Cet enchevêtrement dans les hauteurs du régime politique français montre la dimension de la crise politique dans laquelle est plongée la deuxième économie capitaliste de l’Union européenne (UE), après l’Allemagne, et l’une des plus grandes puissances impérialistes du monde. Tout peut politiquement arriver en France. C’est la gravité de la crise. Il se peut que Macron, malgré sa faiblesse, puisse finalement former un gouvernement avec des secteurs de la gauche réformiste, ou qu’un blocage parlementaire, tant de la part du NFP que de Le Pen, ou un veto présidentiel puisse émerger, ce qui forcerait finalement Macron lui-même à démissionner et à appeler à une élection présidentielle anticipée, prévue pour 2027.
Les causes sociales de la crise politique
La crise politique montre le discrédit du gouvernement de Macron et de l’ensemble de la direction politique patronale des précédents gouvernements gaullistes (Sarkozy) ou sociaux-démocrates (Hollande) qui ont conduit à une chute brutale du niveau de vie des masses. La crise politique est l’expression de la crise économique et sociale aiguë. On estime, par exemple, qu’il y a en France plus de 4,6 millions de personnes en situation de précarité. Avec quelque 330 000 sans-abri et 15 400 000 personnes menacées de pauvreté (données Infobae, 1/2/2023).

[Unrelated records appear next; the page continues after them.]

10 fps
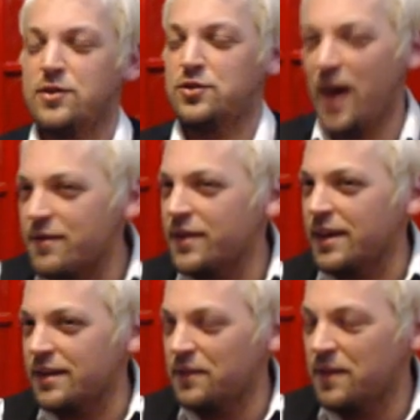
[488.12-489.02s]
If you're
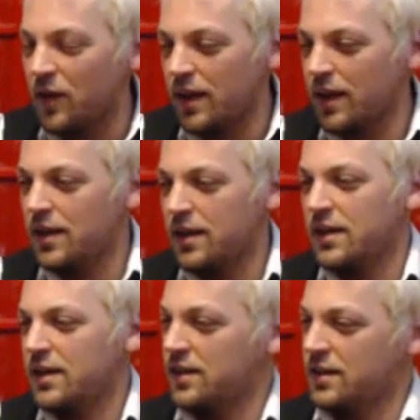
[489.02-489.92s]
driving,
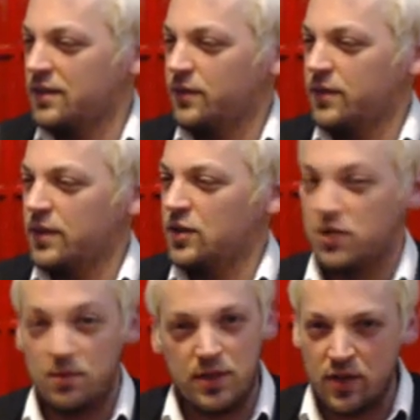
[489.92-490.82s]
you
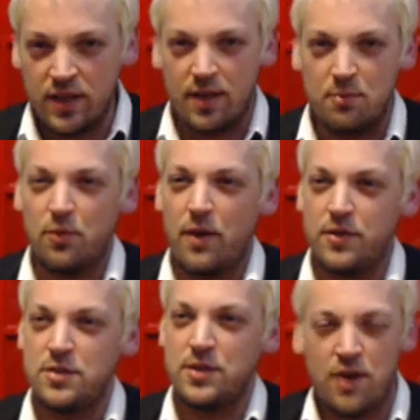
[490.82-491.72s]
shouldn't be drinking, but
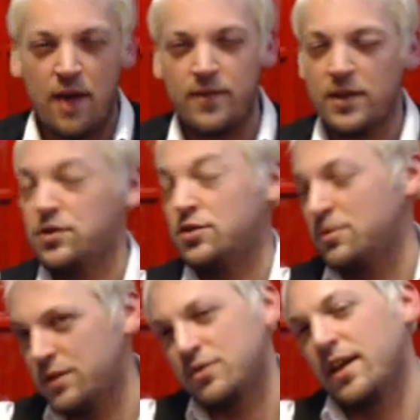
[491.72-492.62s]
why would you be driving if you
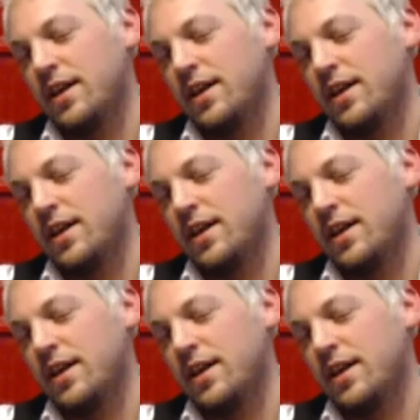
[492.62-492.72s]
shouldn't be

Cette incrédulité à l’égard des partis politiques bourgeois traditionnels explique également la lamentable croissance électorale de l’extrême droite. Ce phénomène politico-électoral s’est également exprimé dans d’autres parties du monde, comme résultat de la décadence et de la crise de l’impérialisme capitaliste.

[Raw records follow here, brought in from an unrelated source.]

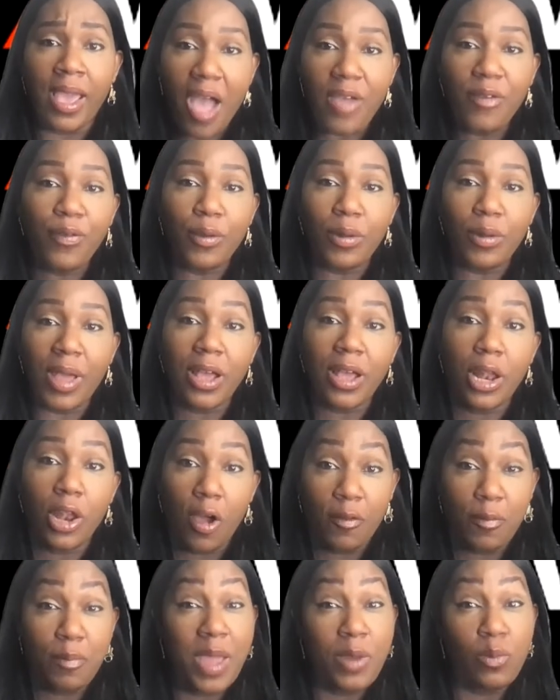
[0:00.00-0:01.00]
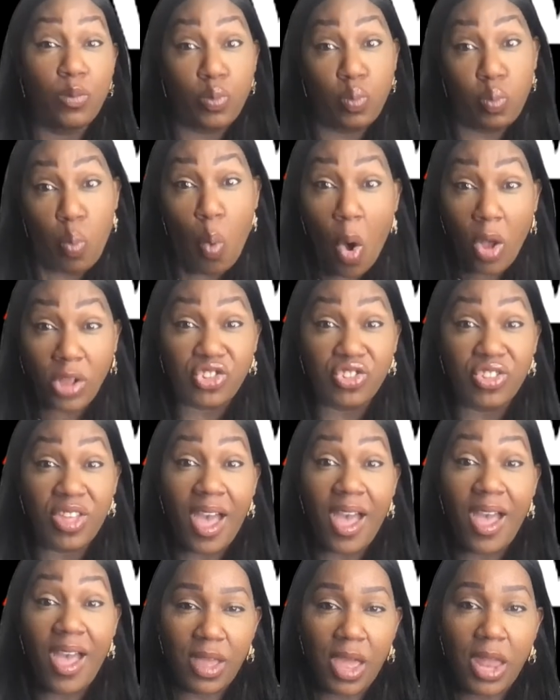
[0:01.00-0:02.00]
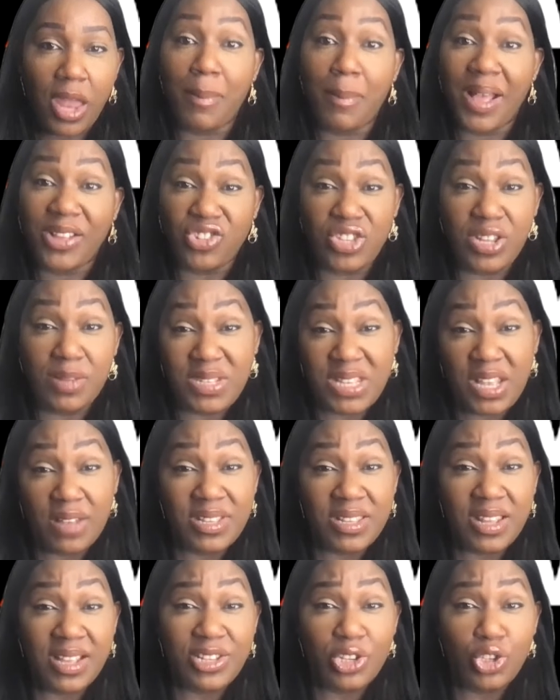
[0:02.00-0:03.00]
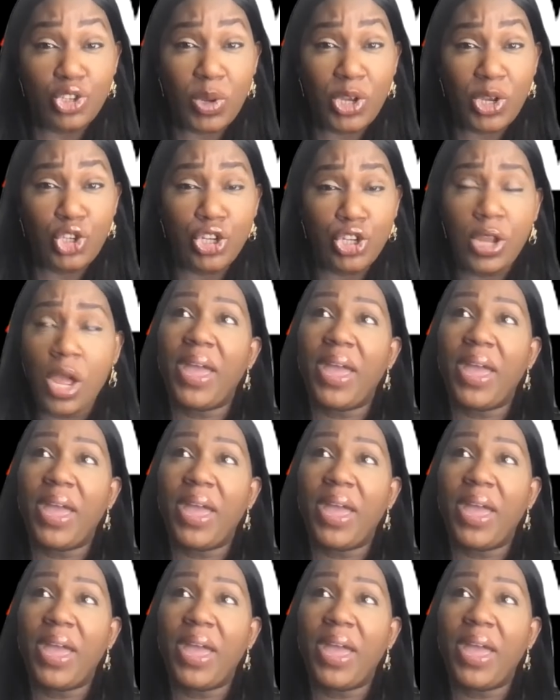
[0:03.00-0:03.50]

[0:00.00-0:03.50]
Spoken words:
I feel like a lot of men would watch that and imagine themselves in that situation.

Mais, l’expression la plus importante de la crise sociale en France a été la croissance des luttes ouvrières, de la jeunesse et des luttes populaires. Du mouvement des Gilets jaunes (2018) contre l’augmentation du coût de la vie, aux campings et marches d’étudiants et de jeunes en soutien au peuple palestinien (2024), en incluant les importantes grèves et marches de travailleurs contre la réforme des retraites (2023) et les mobilisations du secteur agricole touché par la crise économique.
Au-delà du résultat conjoncturel de la crise actuelle de l’absence de définition du gouvernement, la crise sociale fondamentale ne sera pas résolue, ni avec un nouveau gouvernement de collaboration de classe, ni avec de nouvelles élections présidentielles, puisque la loi ne permet pas d’organiser de nouvelles élections législatives avant un an.
La voie à suivre pour les travailleurs et les jeunes est de reprendre les mobilisations pour la défense des salaires et des pensions, contre les lois sur l’immigration, pour la défense des secteurs publics comme la santé et l’éducation, et pour la défense du peuple palestinien. Dans la perspective de parvenir à un véritable changement fondamental avec un gouvernement de travailleurs.
Depuis l’UIT-QI, nous considérons qu’il est essentiel, pour ces tâches, d’avancer vers la formation d’un regroupement de forces, en particulier celles qui se réclament du trotskisme, afin de construire une nouvelle alternative politique unie, d’indépendance de classe, anticapitaliste et socialiste.